L'Express (Port Louis)

Mauritius: A Short Story

Deepa BHOOKHUN

29 October 2007


column

Port Louis — Here is a little Monday morning story for you. This is the story of a little country that has the ambition to climb out of mediocrity and how it fails. I don't take credit for the story because it wasn't born out of my vivid imagination and, to tell you the truth, even I with my warped sense of the ridicule couldn't have achieved such an epitome of bad taste.
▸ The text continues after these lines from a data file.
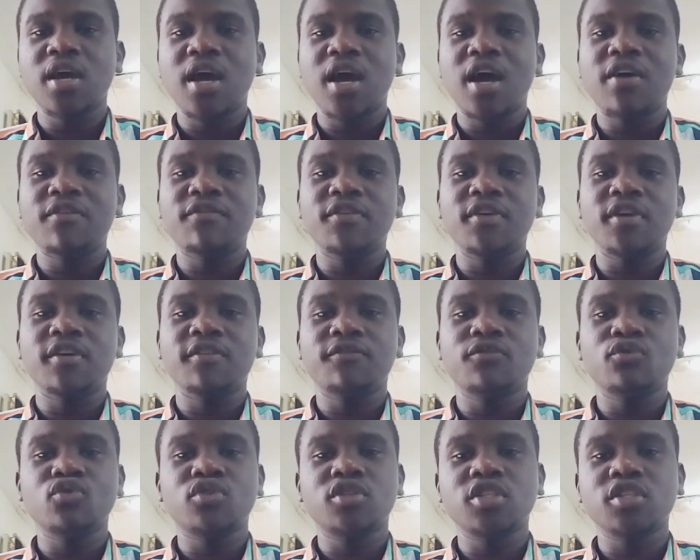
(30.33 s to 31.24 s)
having a
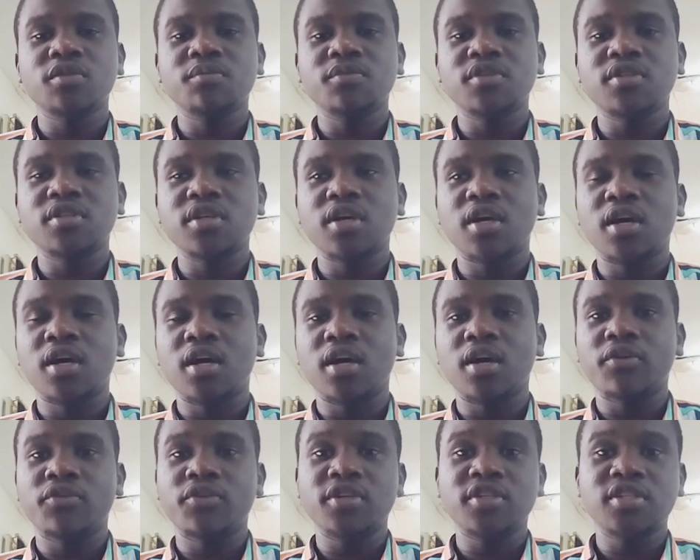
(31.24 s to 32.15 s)
few teams
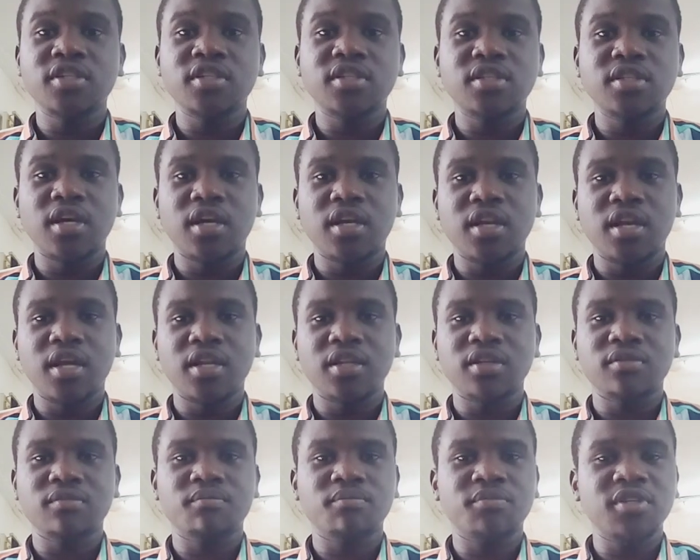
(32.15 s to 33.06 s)
registered
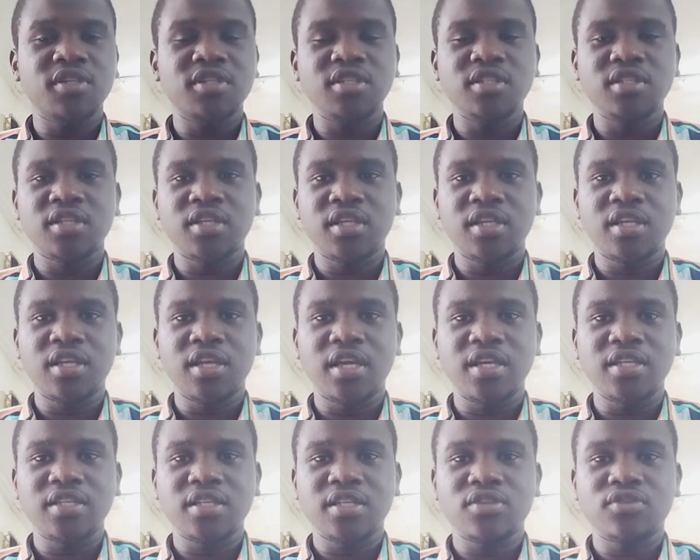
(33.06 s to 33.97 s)
and beating the
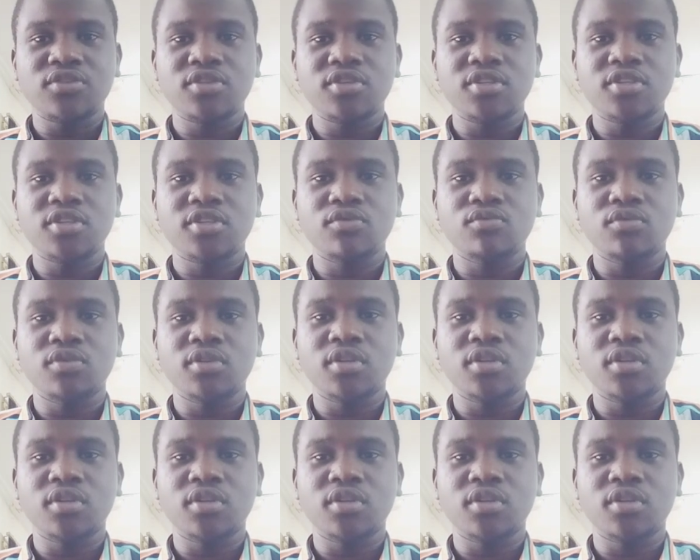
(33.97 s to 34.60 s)
deadlines associated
Once upon a time, there was a government and there were a few prisons with a lot of detainees. This government decided to appoint a commissioner of prisons because it had decided that the previous one was not good enough. Not that he didn't know his job - in fact he knew it very well - but he had to face the terrible fact that, in this little country, everybody knew his job better than him.
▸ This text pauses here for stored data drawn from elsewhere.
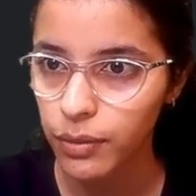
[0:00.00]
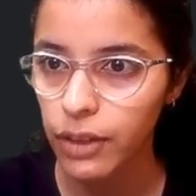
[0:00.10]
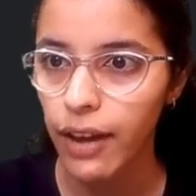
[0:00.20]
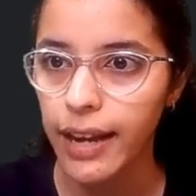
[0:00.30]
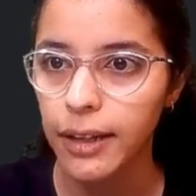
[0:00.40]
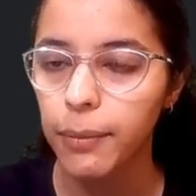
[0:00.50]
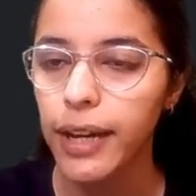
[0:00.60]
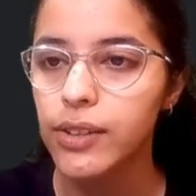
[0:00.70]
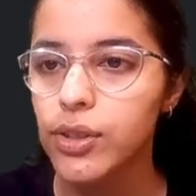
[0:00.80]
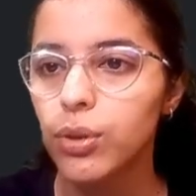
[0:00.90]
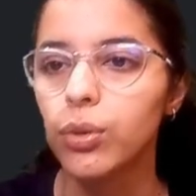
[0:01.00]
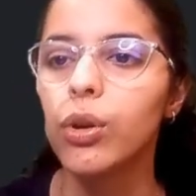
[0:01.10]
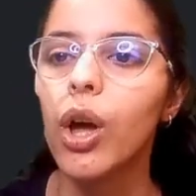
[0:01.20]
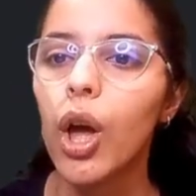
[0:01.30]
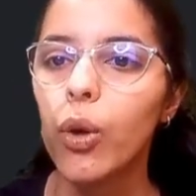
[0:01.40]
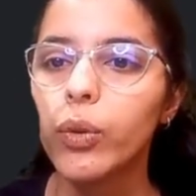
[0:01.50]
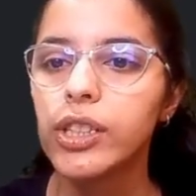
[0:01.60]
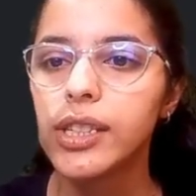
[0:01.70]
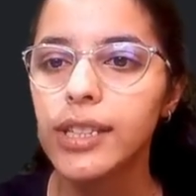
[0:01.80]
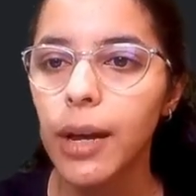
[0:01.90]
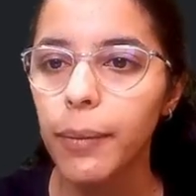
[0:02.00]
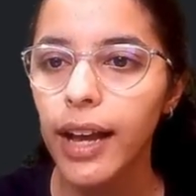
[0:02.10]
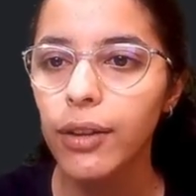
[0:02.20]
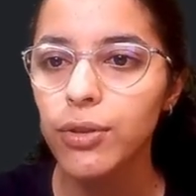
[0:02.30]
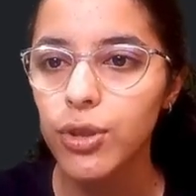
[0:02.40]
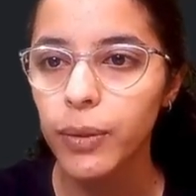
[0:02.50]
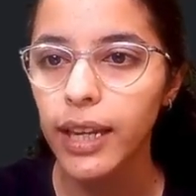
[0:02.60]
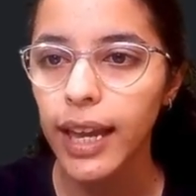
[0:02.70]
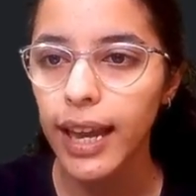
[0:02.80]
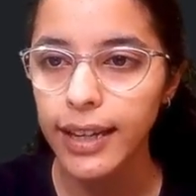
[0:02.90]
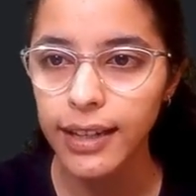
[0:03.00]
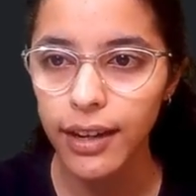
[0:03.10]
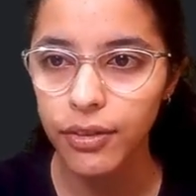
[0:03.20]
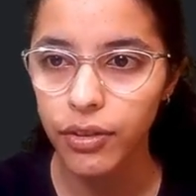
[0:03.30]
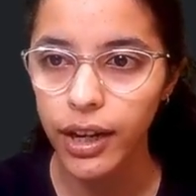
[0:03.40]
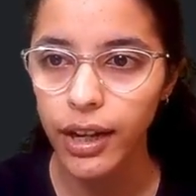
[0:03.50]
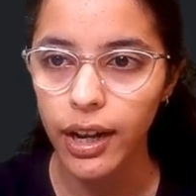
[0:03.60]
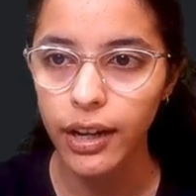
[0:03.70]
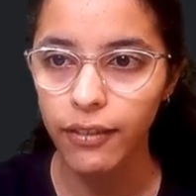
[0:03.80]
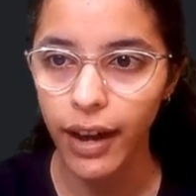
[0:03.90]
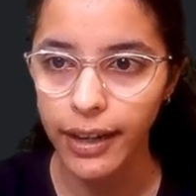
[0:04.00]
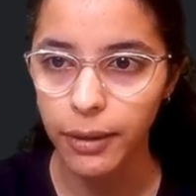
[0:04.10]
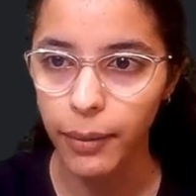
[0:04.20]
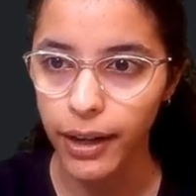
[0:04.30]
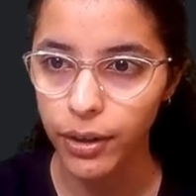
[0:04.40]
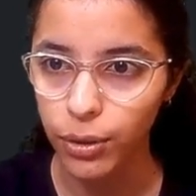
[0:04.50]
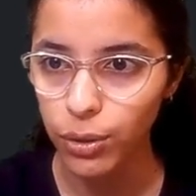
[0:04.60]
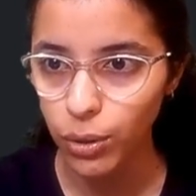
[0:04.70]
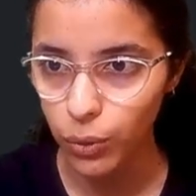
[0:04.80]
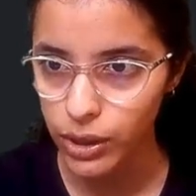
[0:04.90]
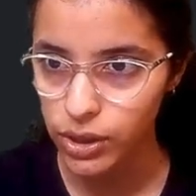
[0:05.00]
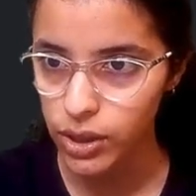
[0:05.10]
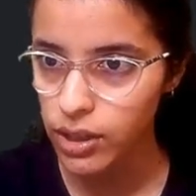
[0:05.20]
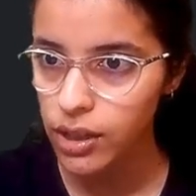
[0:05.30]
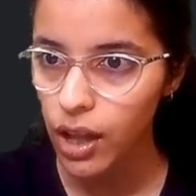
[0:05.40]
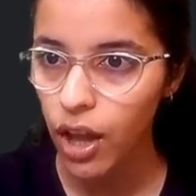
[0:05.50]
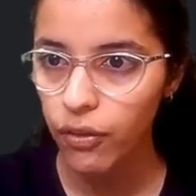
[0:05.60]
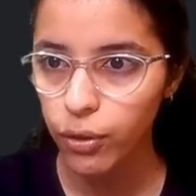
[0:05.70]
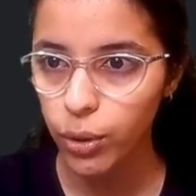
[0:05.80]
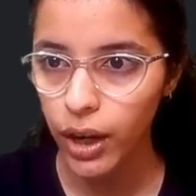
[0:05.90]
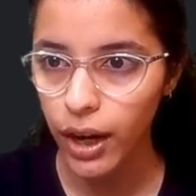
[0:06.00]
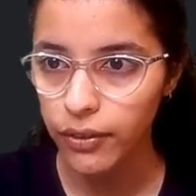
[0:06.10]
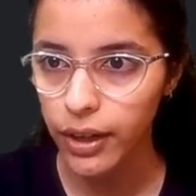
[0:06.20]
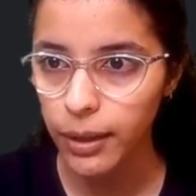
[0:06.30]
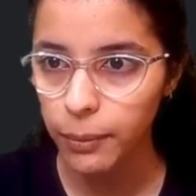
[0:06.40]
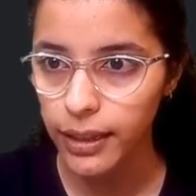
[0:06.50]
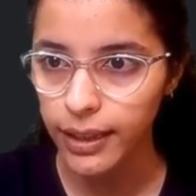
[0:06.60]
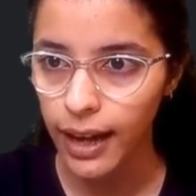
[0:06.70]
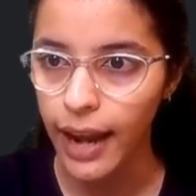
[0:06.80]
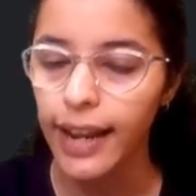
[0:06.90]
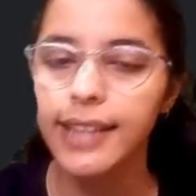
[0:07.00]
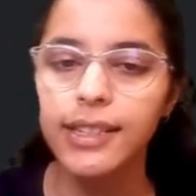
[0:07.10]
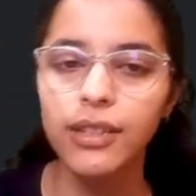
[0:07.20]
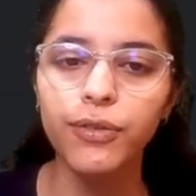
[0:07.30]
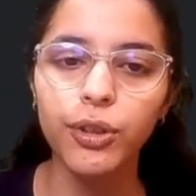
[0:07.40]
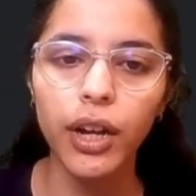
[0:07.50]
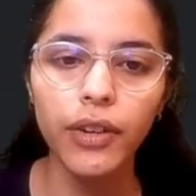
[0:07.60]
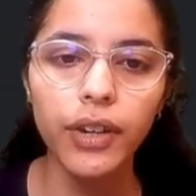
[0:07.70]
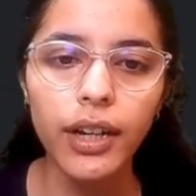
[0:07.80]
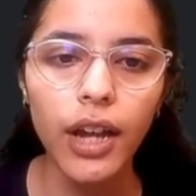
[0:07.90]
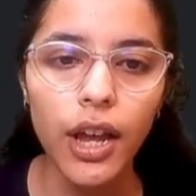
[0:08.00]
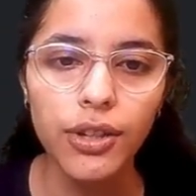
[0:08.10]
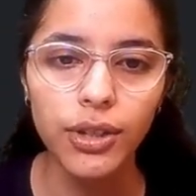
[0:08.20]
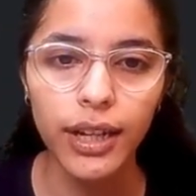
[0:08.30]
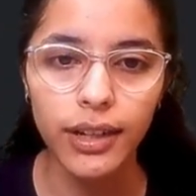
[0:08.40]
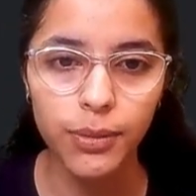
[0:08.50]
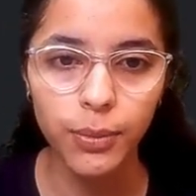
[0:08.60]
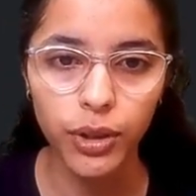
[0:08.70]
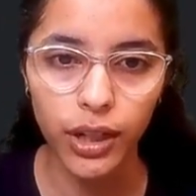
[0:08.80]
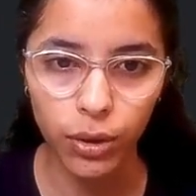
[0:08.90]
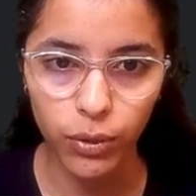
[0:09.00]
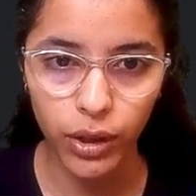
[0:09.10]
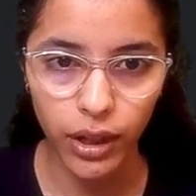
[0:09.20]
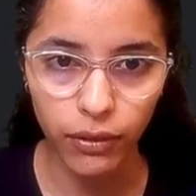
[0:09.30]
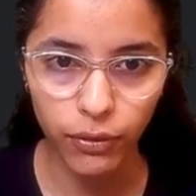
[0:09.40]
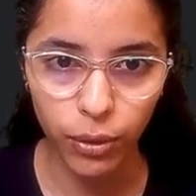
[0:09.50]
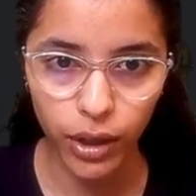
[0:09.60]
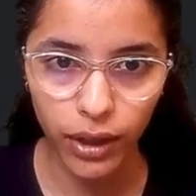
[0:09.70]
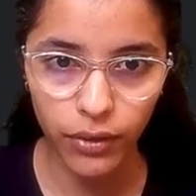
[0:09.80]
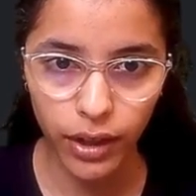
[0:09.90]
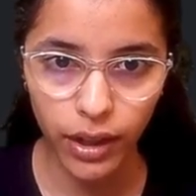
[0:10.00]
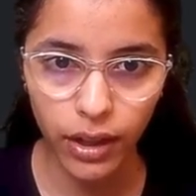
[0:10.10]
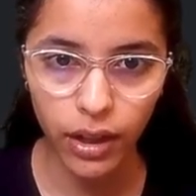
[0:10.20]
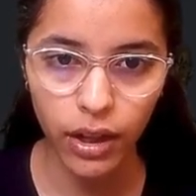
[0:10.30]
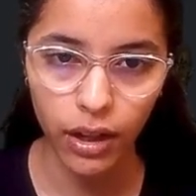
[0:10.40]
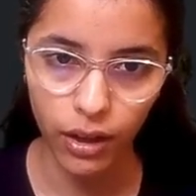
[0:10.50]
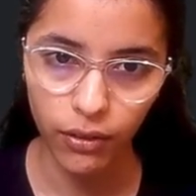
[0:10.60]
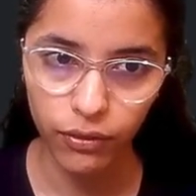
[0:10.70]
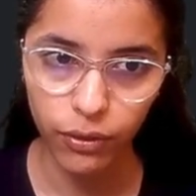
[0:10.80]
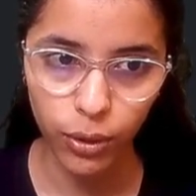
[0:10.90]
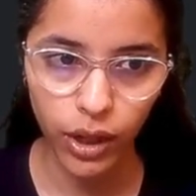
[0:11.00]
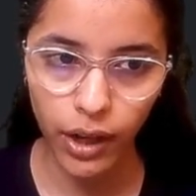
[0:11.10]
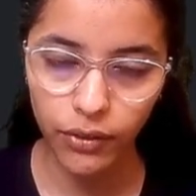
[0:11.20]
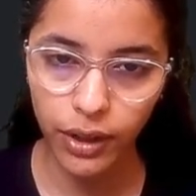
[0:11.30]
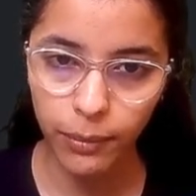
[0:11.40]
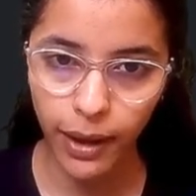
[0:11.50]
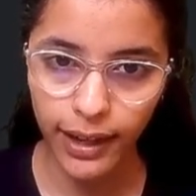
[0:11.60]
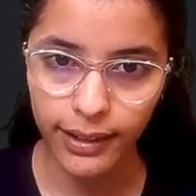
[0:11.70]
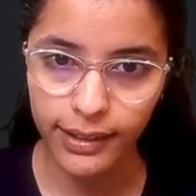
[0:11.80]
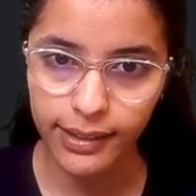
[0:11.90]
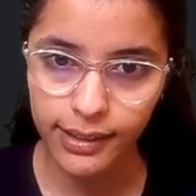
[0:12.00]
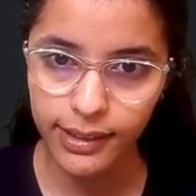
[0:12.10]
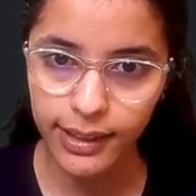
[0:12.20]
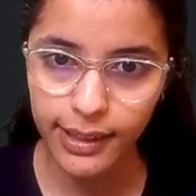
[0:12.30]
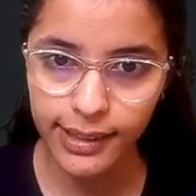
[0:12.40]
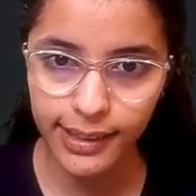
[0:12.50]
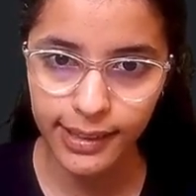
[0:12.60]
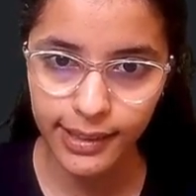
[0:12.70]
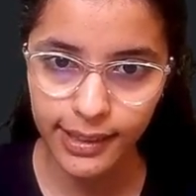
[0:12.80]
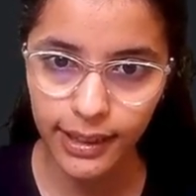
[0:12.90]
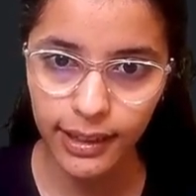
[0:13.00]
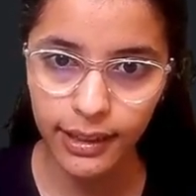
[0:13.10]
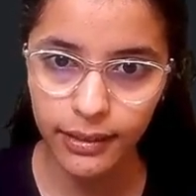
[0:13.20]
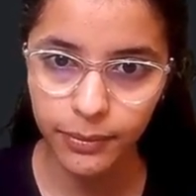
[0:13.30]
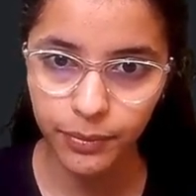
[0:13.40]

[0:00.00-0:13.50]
divided by 2, which is coming out to be 800 divided by 2, which is 400 meter. Our S is 400, so let us put it over here. 400 minus 360,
So a new commissioner was appointed despite opposition from relevant quarters. And the new man thus got to work. But alas, as fate would have it, he soon realised that most of his efforts were in vain. Now this didn't surprise people who knew enough about prisons because they knew that the right things weren't being done and because those things weren't done, the situation was bound to be volatile.

So, when trouble started pointing its ugly nose, it was decided by the Prime minister's office that the best way to deal with the situation was to undermine the head of the Prisons service. So, some commission that nobody had ever heard of was granted permission to visit the prisons and, on the basis of what it saw, recommended the closing down of the maximum-security prison better known as La Bastille.
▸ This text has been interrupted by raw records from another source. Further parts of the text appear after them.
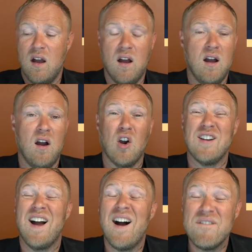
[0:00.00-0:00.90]
are
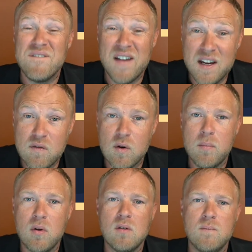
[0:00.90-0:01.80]
not
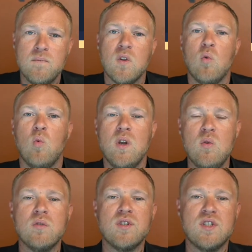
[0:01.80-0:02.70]
favorable, we
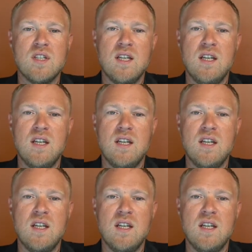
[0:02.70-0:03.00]
will see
That recommendation was treated as an order given by God Almighty himself and, without a thought for the consequences of that decision, somebody at the PMO decided to order that La Bastille be shut down. And what was bound to happen, happened. Let's say, it wasn't pretty.

And because undermining someone is such a good sport, PMO's SCE Raj Mudhoo announced in great pomp that he would hire a woman to run the women's prisons. Somebody must have a played a dirty trick on him and forgot to tell him that this has been the case for the last fifteen or more years. He also happily and with gusto told whoever was listening - the commissioner of prisons being one of them - about his other plans for the prisons.

The SCE who likes to lecture on management, you see, forgot the part where it says that if one wants an organisation to work, one shouldn't undermine the boss! So, because of this defect in the SCE's memory, the commissioner of prisons is to continue his figurative role as commissioner while the SCE who has absolutely no experience in prison management continues to pat his gigantic ego!

This is the secret of the little country's success! The end.